Segment Start: Recorded information

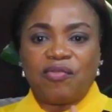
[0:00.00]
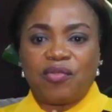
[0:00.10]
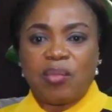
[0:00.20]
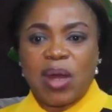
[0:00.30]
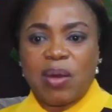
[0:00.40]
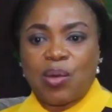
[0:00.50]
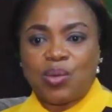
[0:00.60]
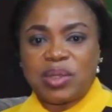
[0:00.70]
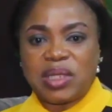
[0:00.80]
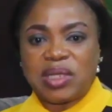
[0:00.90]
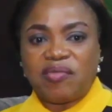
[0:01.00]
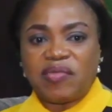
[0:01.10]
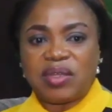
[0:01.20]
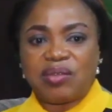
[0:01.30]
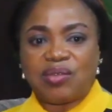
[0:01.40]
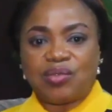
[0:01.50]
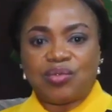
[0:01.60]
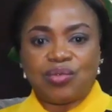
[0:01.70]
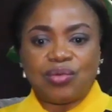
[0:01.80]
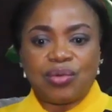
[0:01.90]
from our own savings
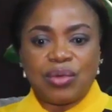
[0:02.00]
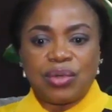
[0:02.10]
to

Segment End: Recorded information

**What you are asked to do**
The records above are to be transcribed in full, with images omitted.

**Answer area**
[0:00.00]
[0:00.10]
[0:00.20]
[0:00.30]
[0:00.40]
[0:00.50]
[0:00.60]
[0:00.70]
[0:00.80]
[0:00.90]
[0:01.00]
[0:01.10]
[0:01.20]
[0:01.30]
[0:01.40]
[0:01.50]
[0:01.60]
[0:01.70]
[0:01.80]
[0:01.90]
from our own savings
[0:02.00]
[0:02.10]
to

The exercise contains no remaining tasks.